The U.S. Department of Justice filed its lawsuit in December 2018, arguing that the Washington law “impermissibly” regulated the federal government and violated the doctrine of intergovernmental immunity.

H.B. 1723, which was signed into law in March 2018, makes it easier for past and current U.S. Department of Energy contractors to file compensable claims for a number of illnesses, including various cancers, acquired by working within the 560-square-mile federally operated and decommissioned nuclear site. Hanford workers helped manufacture the plutonium used in one of the atomic bombs dropped on Japan in 1945.

There are roughly 10,000 DOE contractor workers at the Hanford site, some of whom perform cleanup operations.

The U.S. District Court for the Eastern District of Washington granted summary judgment to Washington in June, finding that a congressional waiver of immunity that authorized states to apply their workers compensation laws to “all” federal projects in their state applied to Hanford. The U.S. government appealed.

The appellate court affirmed the district court’s decision.
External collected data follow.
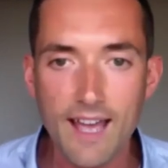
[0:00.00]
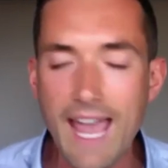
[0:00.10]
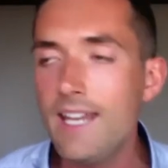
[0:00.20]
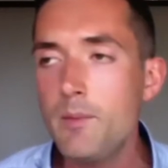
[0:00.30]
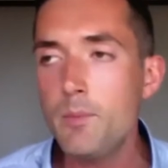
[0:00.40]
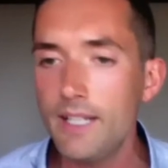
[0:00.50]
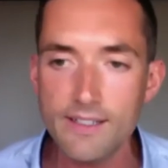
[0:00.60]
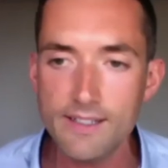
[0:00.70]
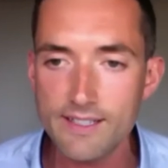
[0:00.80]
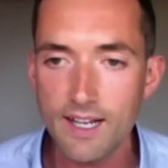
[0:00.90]
Anybody can
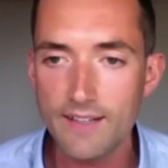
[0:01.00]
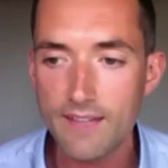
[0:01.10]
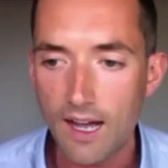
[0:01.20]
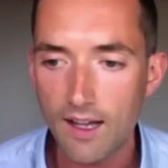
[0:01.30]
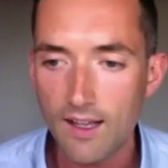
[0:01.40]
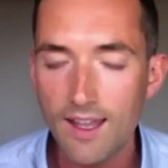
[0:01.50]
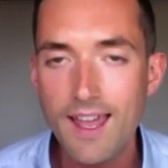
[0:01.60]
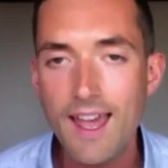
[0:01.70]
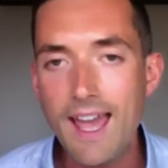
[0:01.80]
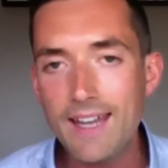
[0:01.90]
decide that.
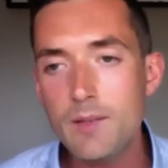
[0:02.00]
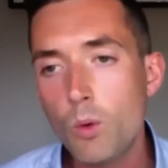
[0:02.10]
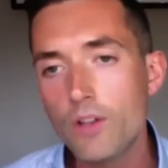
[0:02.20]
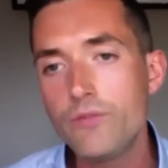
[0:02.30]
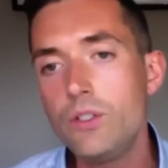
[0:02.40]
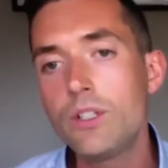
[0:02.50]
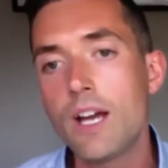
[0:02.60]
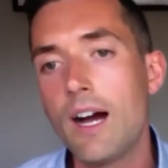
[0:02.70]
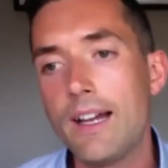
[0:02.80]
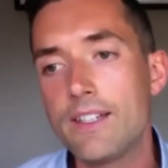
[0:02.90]
Any one of you
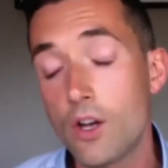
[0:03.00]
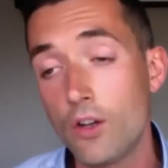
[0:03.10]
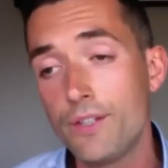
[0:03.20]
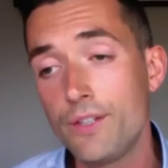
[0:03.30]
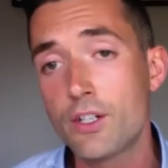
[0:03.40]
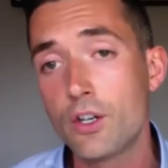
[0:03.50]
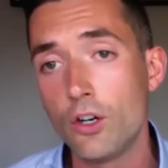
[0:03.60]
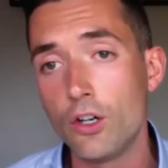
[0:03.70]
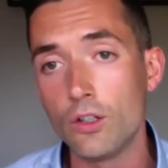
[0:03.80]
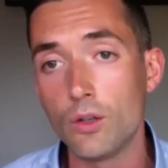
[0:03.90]
guys on this
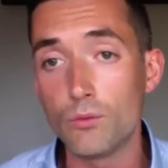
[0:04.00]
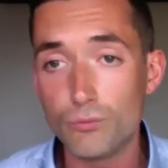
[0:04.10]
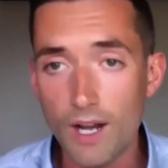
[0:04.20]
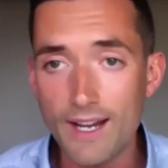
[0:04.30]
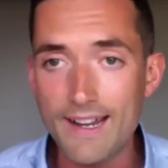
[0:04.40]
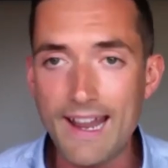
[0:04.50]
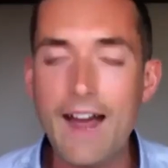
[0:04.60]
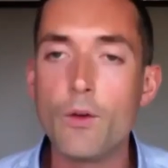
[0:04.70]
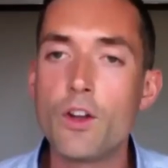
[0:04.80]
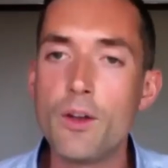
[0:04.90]
call right
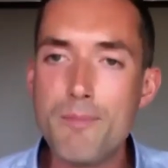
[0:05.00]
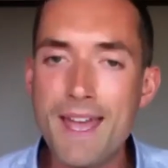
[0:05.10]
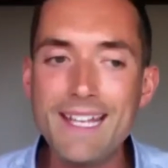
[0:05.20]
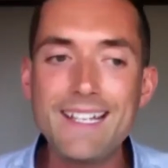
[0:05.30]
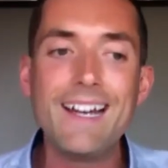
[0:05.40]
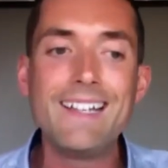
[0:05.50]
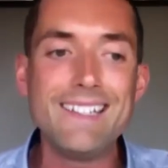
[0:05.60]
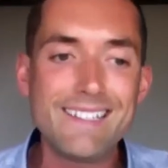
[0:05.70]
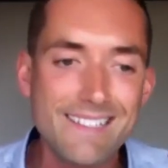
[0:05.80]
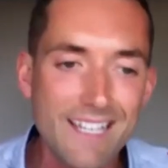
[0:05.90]
now can make a
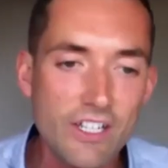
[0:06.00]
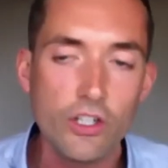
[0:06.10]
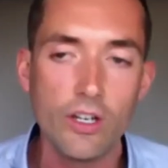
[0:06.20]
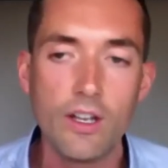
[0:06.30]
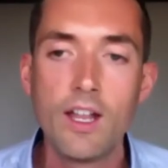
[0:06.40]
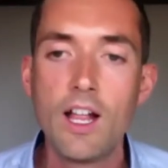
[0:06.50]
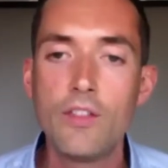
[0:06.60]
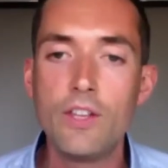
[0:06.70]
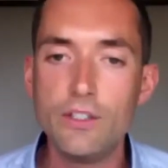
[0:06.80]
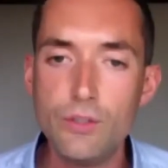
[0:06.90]
decision
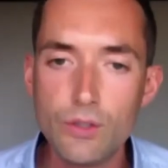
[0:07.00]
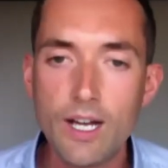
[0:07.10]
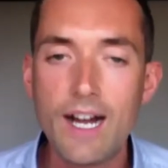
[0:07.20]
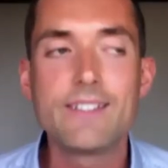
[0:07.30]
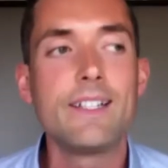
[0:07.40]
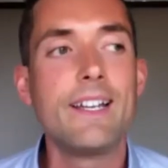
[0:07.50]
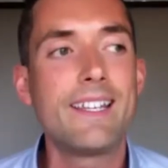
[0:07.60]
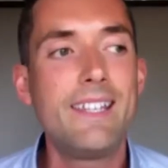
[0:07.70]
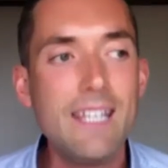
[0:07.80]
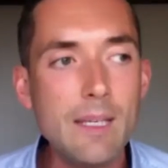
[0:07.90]
that you guys are going to
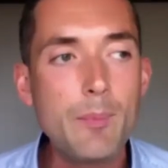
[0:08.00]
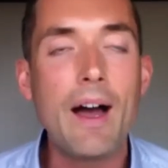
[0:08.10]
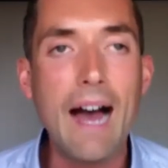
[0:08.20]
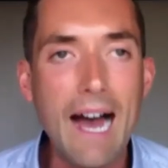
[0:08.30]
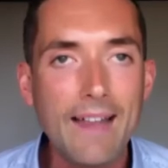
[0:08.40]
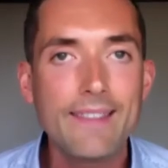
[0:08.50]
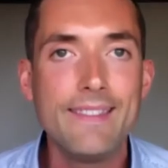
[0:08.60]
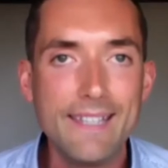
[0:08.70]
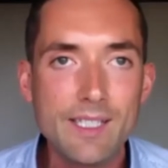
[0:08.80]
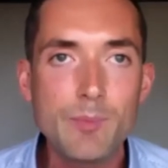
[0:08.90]
keep at
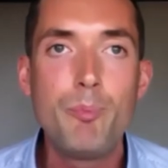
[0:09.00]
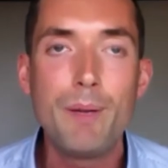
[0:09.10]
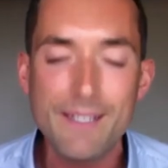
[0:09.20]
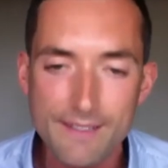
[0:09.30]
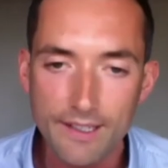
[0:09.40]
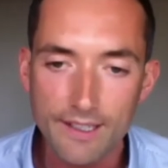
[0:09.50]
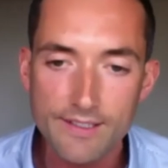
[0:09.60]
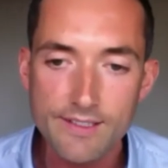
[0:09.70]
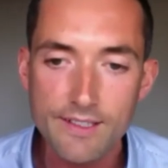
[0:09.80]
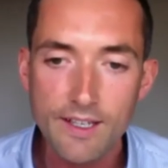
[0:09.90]
this
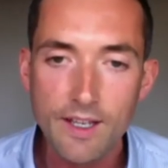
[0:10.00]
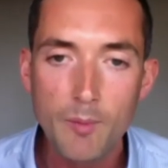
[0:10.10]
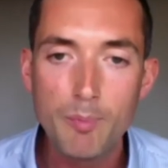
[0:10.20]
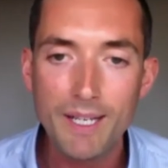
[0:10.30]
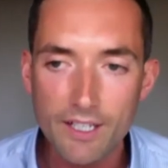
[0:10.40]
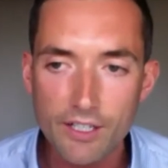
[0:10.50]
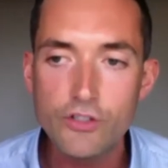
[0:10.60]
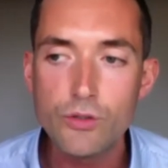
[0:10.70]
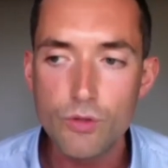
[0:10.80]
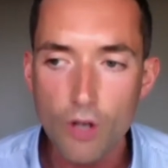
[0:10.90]
business because
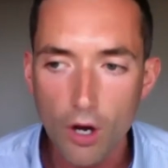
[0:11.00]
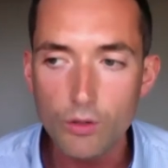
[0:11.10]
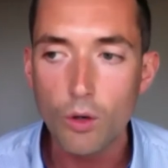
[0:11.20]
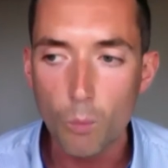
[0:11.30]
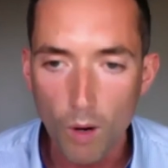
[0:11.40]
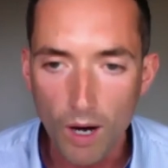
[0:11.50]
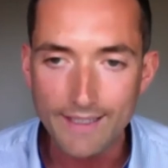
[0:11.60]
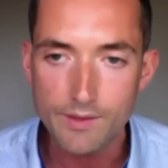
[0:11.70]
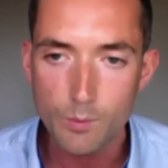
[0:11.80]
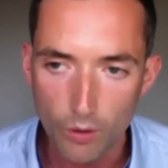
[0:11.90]
you know your why
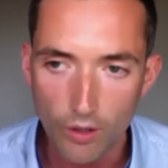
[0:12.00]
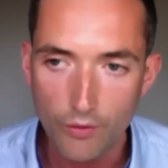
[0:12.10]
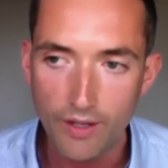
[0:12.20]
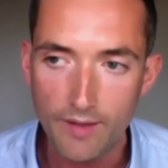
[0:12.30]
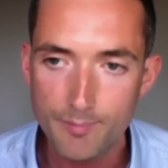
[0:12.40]
is worth it.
Although the U.S. argued that H.B. 1723 discriminatorily applied only to Hanford site workers who work indirectly or directly for the federal government — without any application to state or private entities performing work on or near the Hanford site — the appellate court dismissed this argument, finding that the statue authorized Washington to apply its workers comp laws to federal land located in the state “without limitation.”

A federal bill has also been introduced that would create an occupational disease presumption for DOE employees who are working at nuclear sites, including Hanford.

S.B. 4363, introduced in July by Sen. Patty Murray (D-Washington), would make it easier for these workers to claim workers compensation benefits when they suffer from medical conditions as a result of exposure to toxic substances.

The bill has been referred to the Senate Committee on Health, Education, Labor and Pensions.